Exercise: Pictures aside, can you reproduce the records word for word?

_ _ _

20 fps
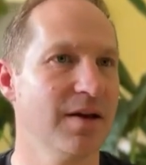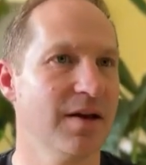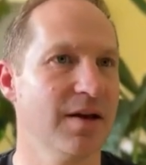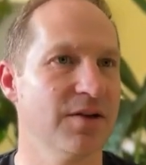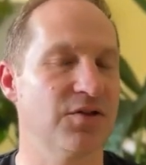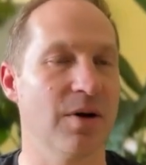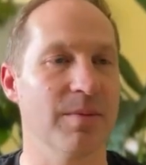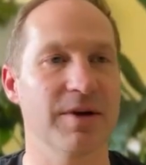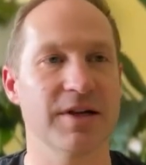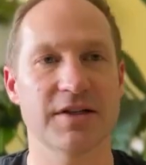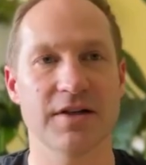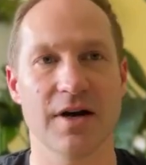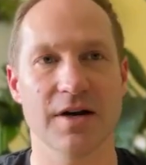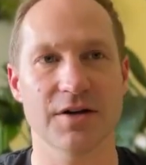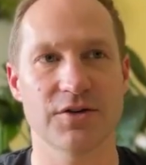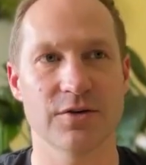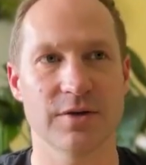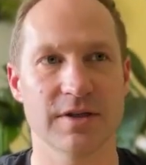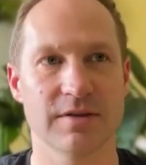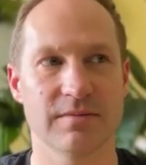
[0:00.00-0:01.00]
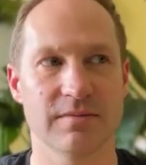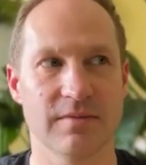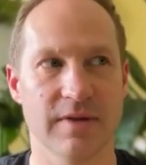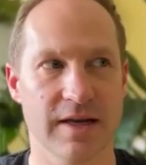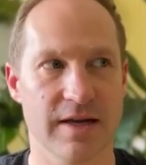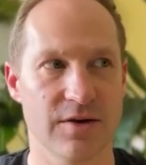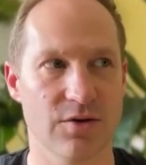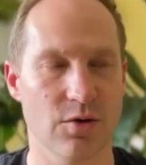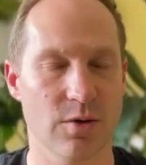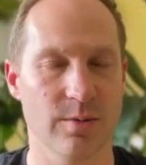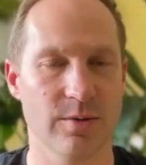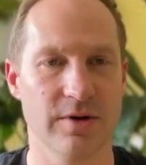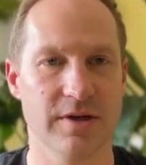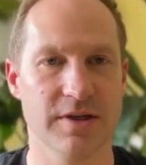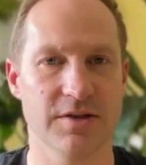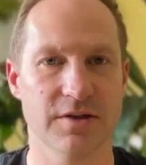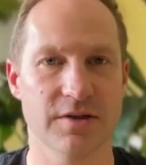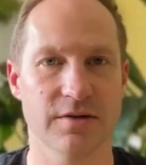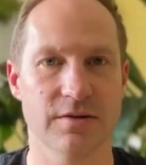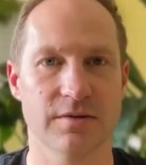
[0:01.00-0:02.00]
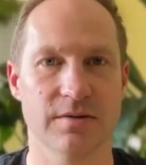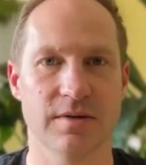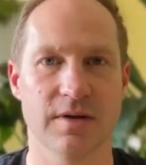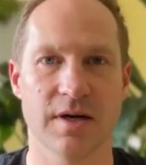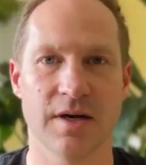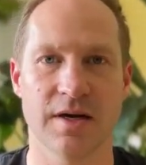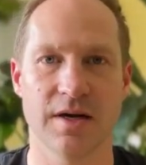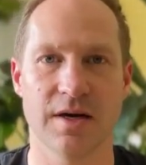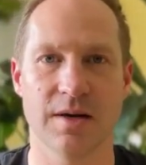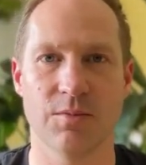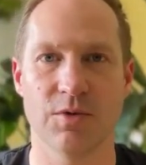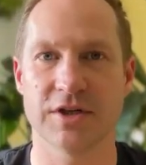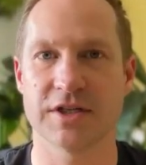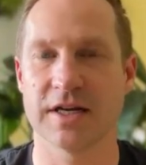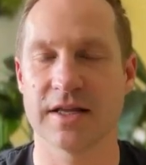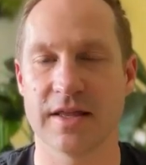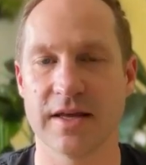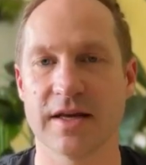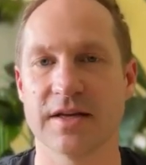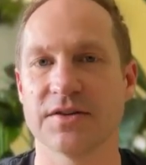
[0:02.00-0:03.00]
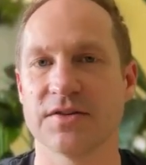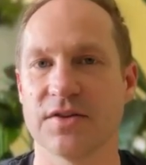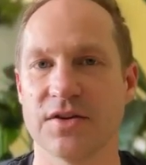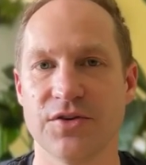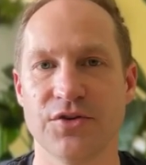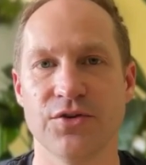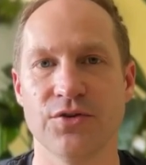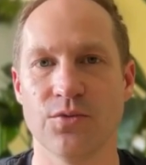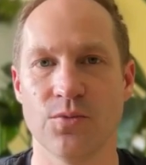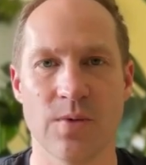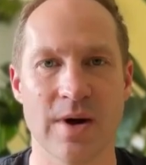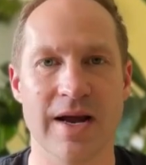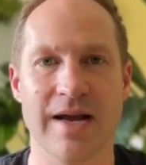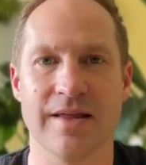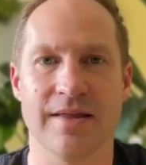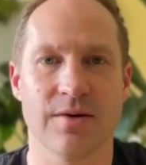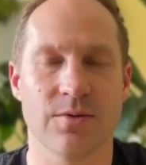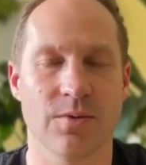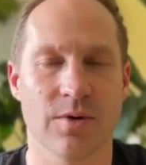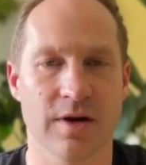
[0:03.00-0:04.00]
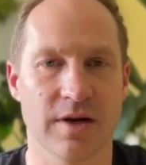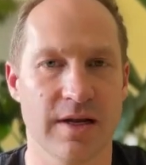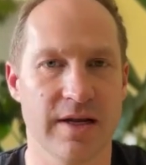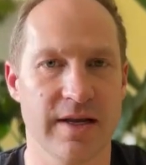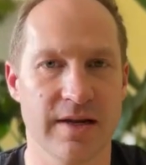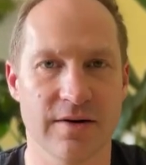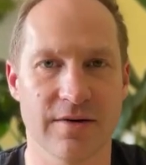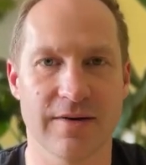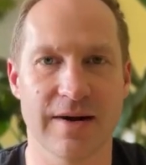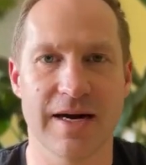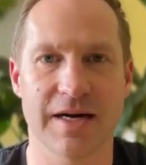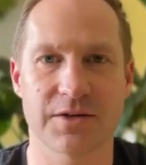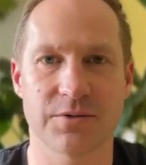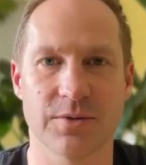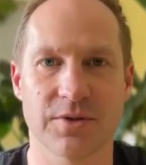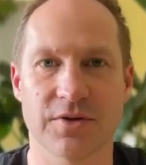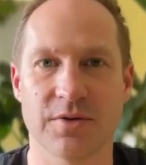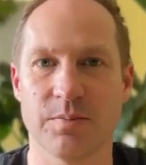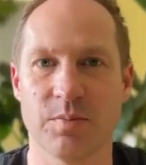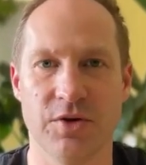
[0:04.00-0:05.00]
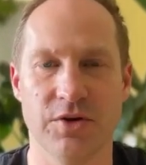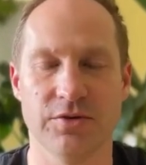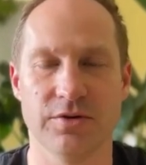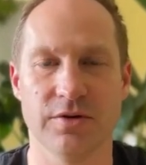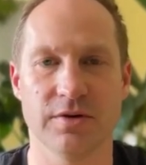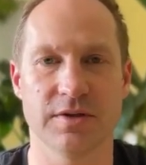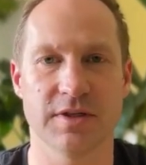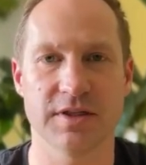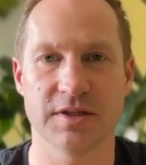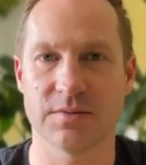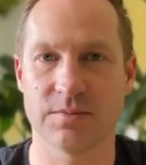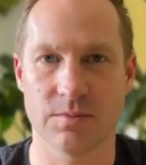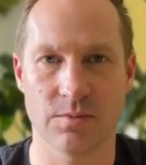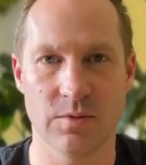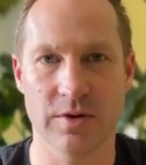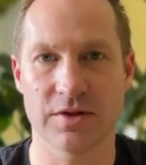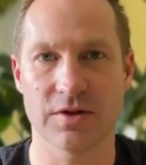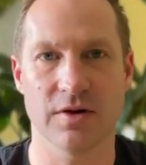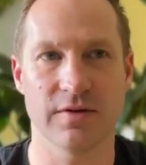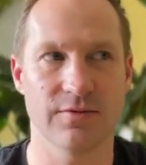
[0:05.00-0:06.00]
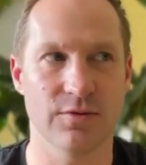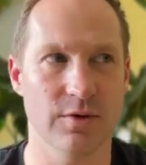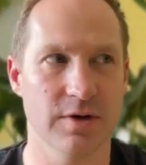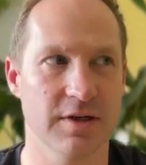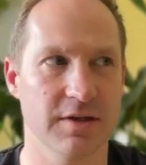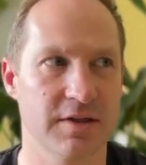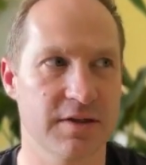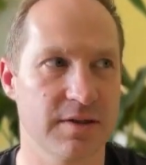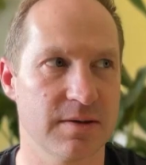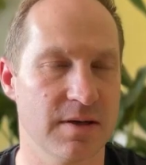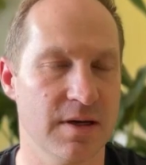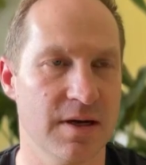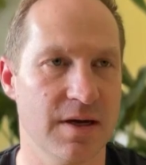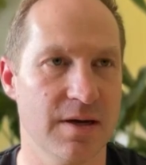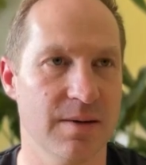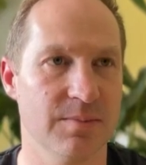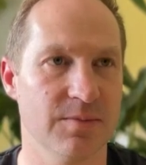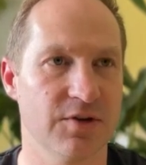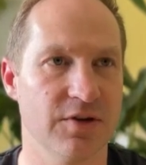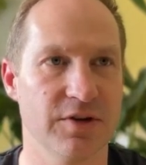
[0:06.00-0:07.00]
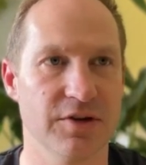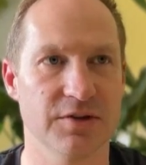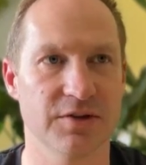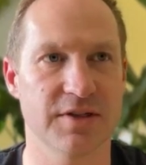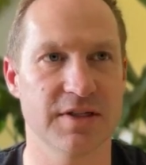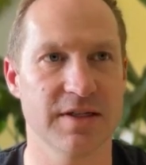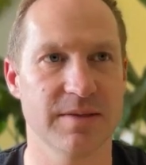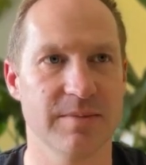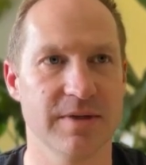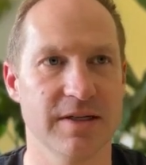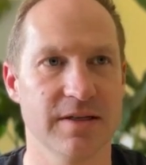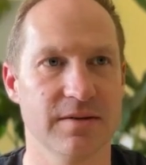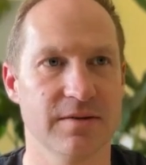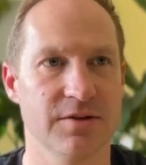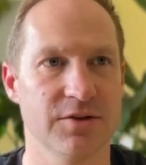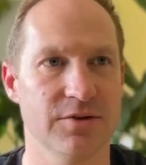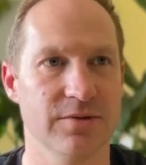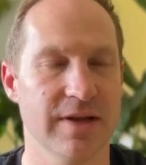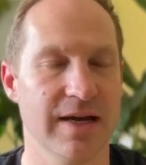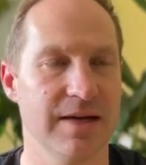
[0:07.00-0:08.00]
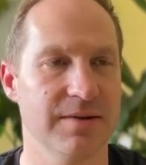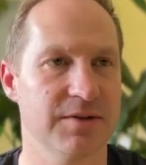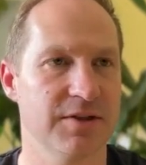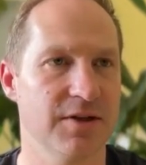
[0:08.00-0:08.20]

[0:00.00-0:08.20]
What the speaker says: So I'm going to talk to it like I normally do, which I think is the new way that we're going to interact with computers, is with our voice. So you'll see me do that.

_ _ _

Result:
20 fps
[0:00.00-0:01.00]
[0:01.00-0:02.00]
[0:02.00-0:03.00]
[0:03.00-0:04.00]
[0:04.00-0:05.00]
[0:05.00-0:06.00]
[0:06.00-0:07.00]
[0:07.00-0:08.00]
[0:08.00-0:08.20]

[0:00.00-0:08.20]
What the speaker says: So I'm going to talk to it like I normally do, which I think is the new way that we're going to interact with computers, is with our voice. So you'll see me do that.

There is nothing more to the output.